TASK DATA
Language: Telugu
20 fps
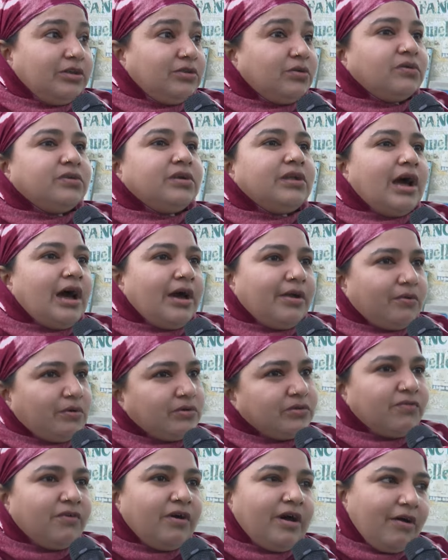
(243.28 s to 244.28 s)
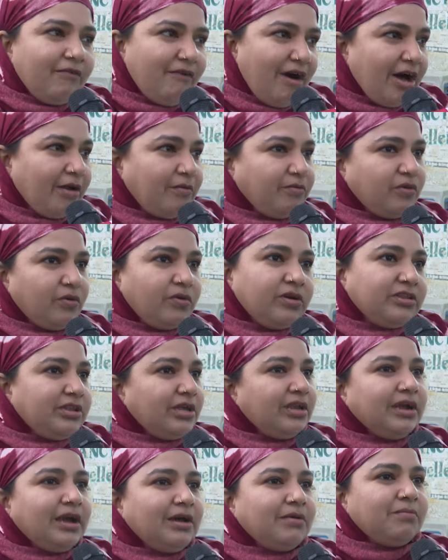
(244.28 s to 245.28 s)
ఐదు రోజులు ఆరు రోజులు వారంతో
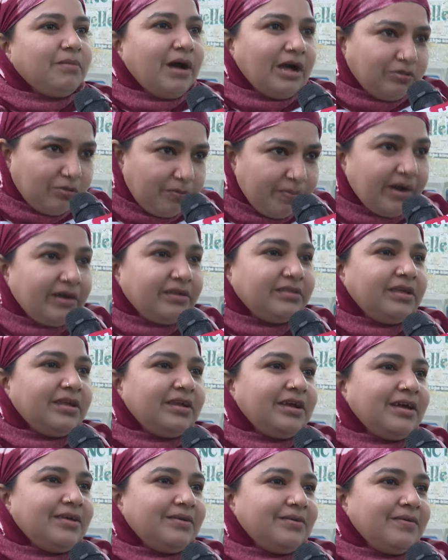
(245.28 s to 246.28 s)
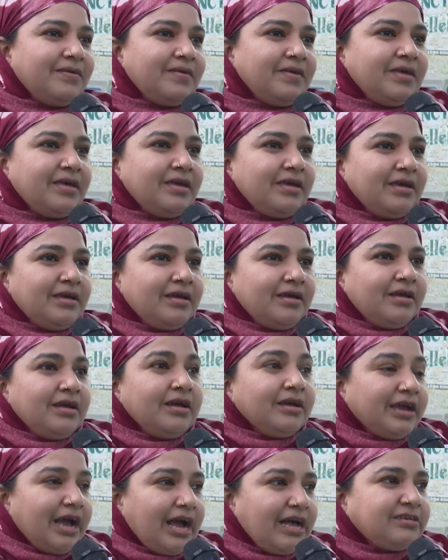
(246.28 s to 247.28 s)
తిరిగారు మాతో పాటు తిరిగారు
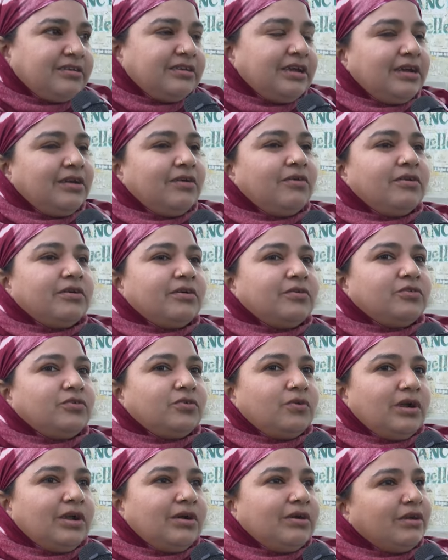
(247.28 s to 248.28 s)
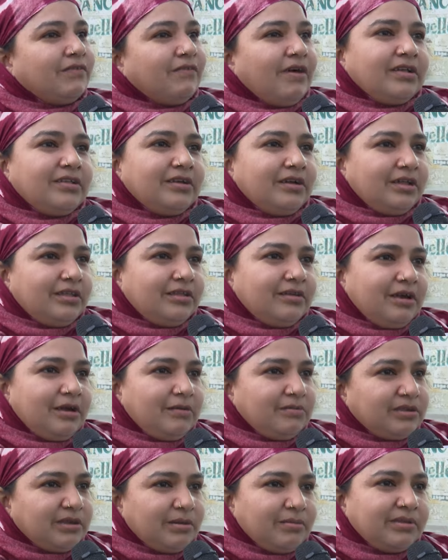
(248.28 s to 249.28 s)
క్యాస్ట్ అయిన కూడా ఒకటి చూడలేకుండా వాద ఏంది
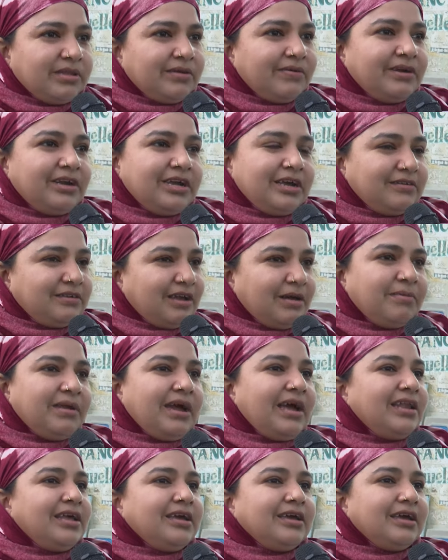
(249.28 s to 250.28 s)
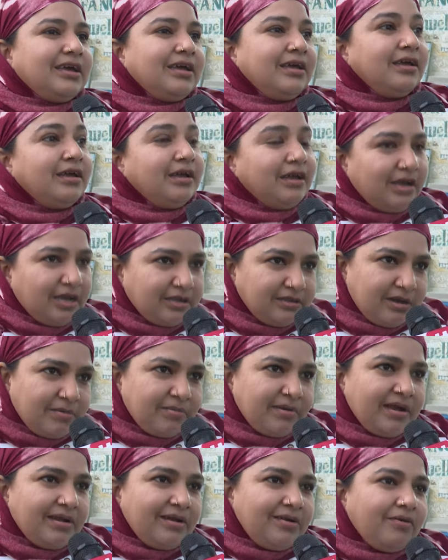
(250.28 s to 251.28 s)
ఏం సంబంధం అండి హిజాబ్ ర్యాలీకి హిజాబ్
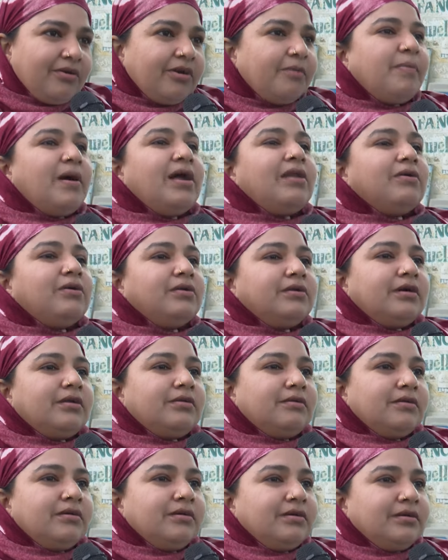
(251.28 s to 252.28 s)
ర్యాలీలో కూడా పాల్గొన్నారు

ACTION ITEM
Please output an exact repetition of the lines from the line containing "(249.28 s to 250.28 s)" to the end of the records, both included, with no pictures and no additional text.

OUTPUT OF THE EXERCISE
(249.28 s to 250.28 s)
(250.28 s to 251.28 s)
ఏం సంబంధం అండి హిజాబ్ ర్యాలీకి హిజాబ్
(251.28 s to 252.28 s)
ర్యాలీలో కూడా పాల్గొన్నారు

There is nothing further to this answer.